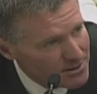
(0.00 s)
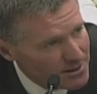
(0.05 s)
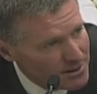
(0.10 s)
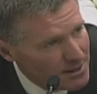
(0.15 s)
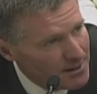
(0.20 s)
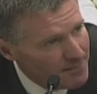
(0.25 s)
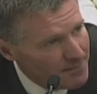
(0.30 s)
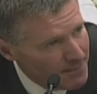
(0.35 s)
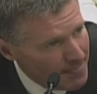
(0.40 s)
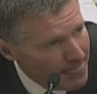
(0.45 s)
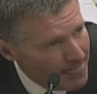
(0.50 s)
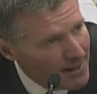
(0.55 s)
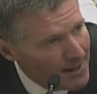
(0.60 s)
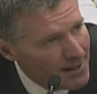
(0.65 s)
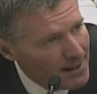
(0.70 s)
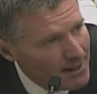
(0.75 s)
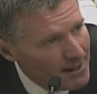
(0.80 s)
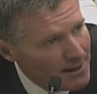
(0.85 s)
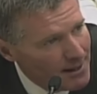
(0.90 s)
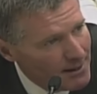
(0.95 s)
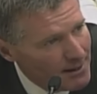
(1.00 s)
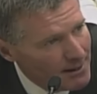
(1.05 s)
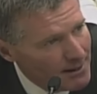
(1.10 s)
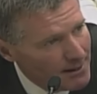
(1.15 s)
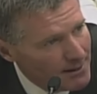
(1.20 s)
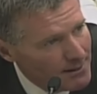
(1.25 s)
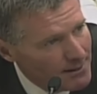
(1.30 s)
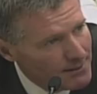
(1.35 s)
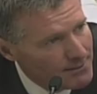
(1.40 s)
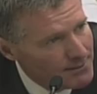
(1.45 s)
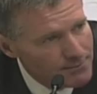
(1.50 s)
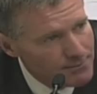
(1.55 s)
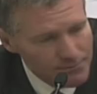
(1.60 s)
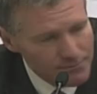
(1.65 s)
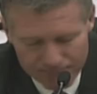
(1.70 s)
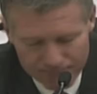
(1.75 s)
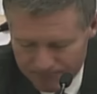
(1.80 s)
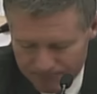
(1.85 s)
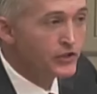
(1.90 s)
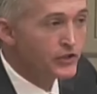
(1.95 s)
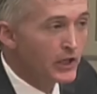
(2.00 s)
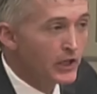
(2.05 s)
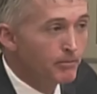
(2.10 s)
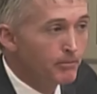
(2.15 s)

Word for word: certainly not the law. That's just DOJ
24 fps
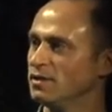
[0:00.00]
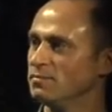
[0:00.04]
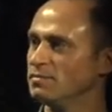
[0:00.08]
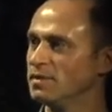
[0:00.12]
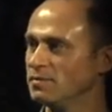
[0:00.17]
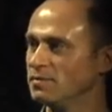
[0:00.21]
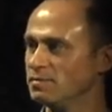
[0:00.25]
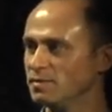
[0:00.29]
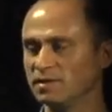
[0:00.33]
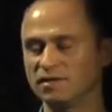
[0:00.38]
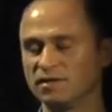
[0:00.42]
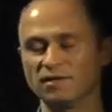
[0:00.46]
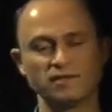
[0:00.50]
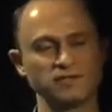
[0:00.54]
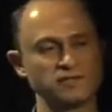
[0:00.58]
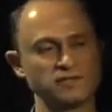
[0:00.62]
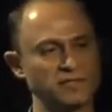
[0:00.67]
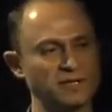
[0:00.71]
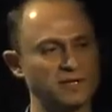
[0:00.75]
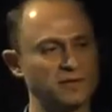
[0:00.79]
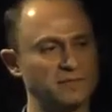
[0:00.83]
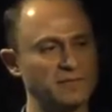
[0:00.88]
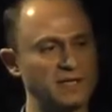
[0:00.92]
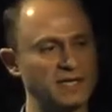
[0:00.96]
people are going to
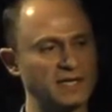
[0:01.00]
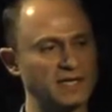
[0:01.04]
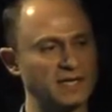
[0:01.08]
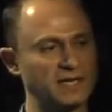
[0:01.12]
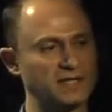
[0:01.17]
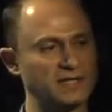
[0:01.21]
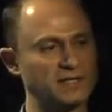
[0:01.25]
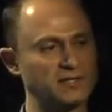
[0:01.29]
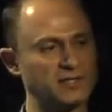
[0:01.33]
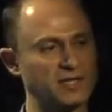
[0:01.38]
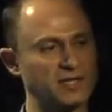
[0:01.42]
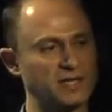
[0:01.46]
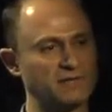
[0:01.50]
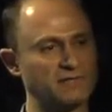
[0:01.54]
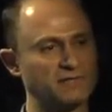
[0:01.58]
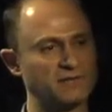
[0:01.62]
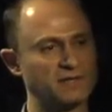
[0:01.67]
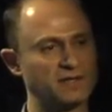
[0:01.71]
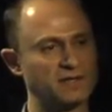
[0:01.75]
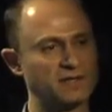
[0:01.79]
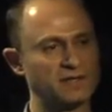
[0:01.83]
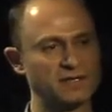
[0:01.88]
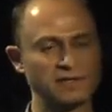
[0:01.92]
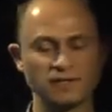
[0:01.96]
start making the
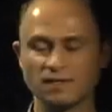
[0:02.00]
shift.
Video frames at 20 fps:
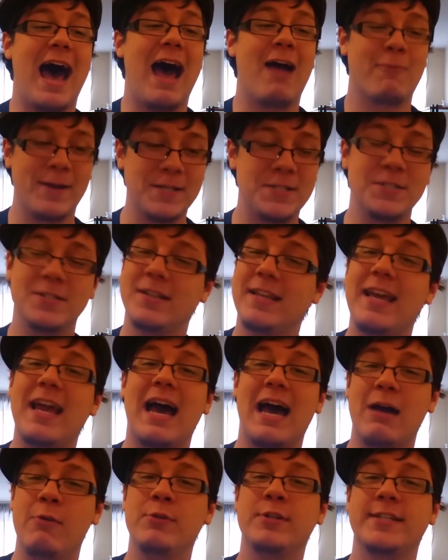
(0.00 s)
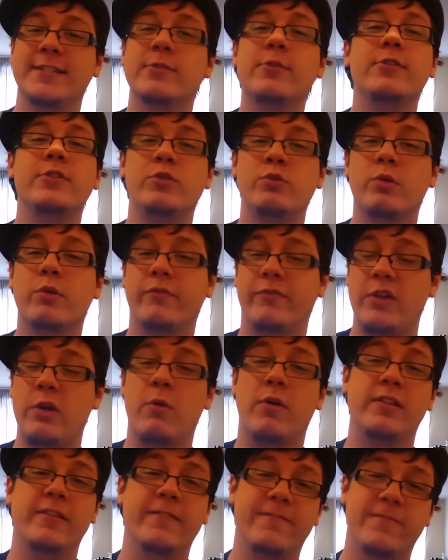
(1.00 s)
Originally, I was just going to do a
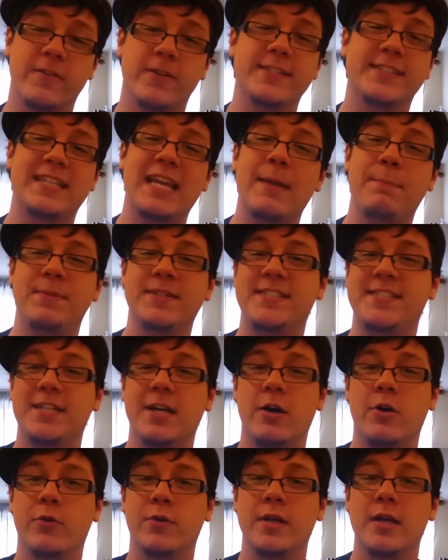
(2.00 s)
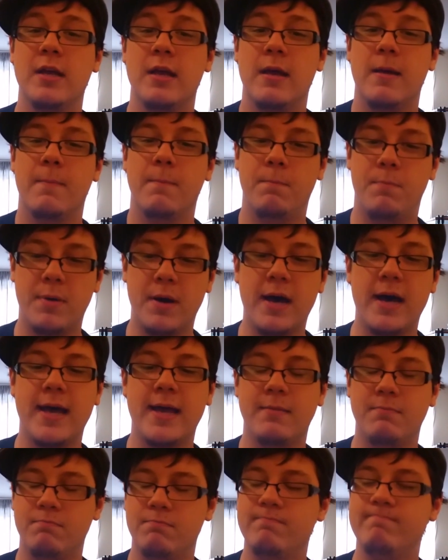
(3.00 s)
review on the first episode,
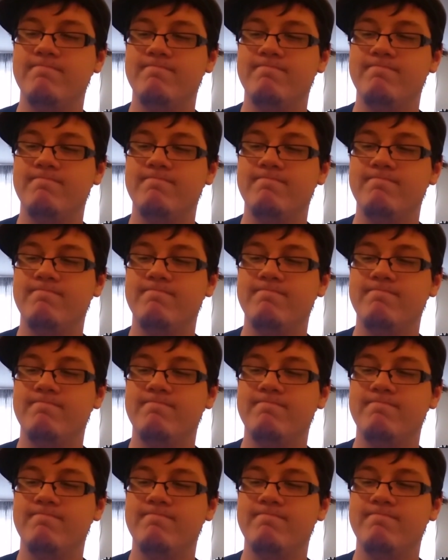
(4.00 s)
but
***
## What the exercise asks
Type out the data above again exactly as written, minus the images.

## Exercise output
(0.00 s)
(0.05 s)
(0.10 s)
(0.15 s)
(0.20 s)
(0.25 s)
(0.30 s)
(0.35 s)
(0.40 s)
(0.45 s)
(0.50 s)
(0.55 s)
(0.60 s)
(0.65 s)
(0.70 s)
(0.75 s)
(0.80 s)
(0.85 s)
(0.90 s)
(0.95 s)
(1.00 s)
(1.05 s)
(1.10 s)
(1.15 s)
(1.20 s)
(1.25 s)
(1.30 s)
(1.35 s)
(1.40 s)
(1.45 s)
(1.50 s)
(1.55 s)
(1.60 s)
(1.65 s)
(1.70 s)
(1.75 s)
(1.80 s)
(1.85 s)
(1.90 s)
(1.95 s)
(2.00 s)
(2.05 s)
(2.10 s)
(2.15 s)

Word for word: certainly not the law. That's just DOJ
24 fps
[0:00.00]
[0:00.04]
[0:00.08]
[0:00.12]
[0:00.17]
[0:00.21]
[0:00.25]
[0:00.29]
[0:00.33]
[0:00.38]
[0:00.42]
[0:00.46]
[0:00.50]
[0:00.54]
[0:00.58]
[0:00.62]
[0:00.67]
[0:00.71]
[0:00.75]
[0:00.79]
[0:00.83]
[0:00.88]
[0:00.92]
[0:00.96]
people are going to
[0:01.00]
[0:01.04]
[0:01.08]
[0:01.12]
[0:01.17]
[0:01.21]
[0:01.25]
[0:01.29]
[0:01.33]
[0:01.38]
[0:01.42]
[0:01.46]
[0:01.50]
[0:01.54]
[0:01.58]
[0:01.62]
[0:01.67]
[0:01.71]
[0:01.75]
[0:01.79]
[0:01.83]
[0:01.88]
[0:01.92]
[0:01.96]
start making the
[0:02.00]
shift.
Video frames at 20 fps:
(0.00 s)
(1.00 s)
Originally, I was just going to do a
(2.00 s)
(3.00 s)
review on the first episode,
(4.00 s)
but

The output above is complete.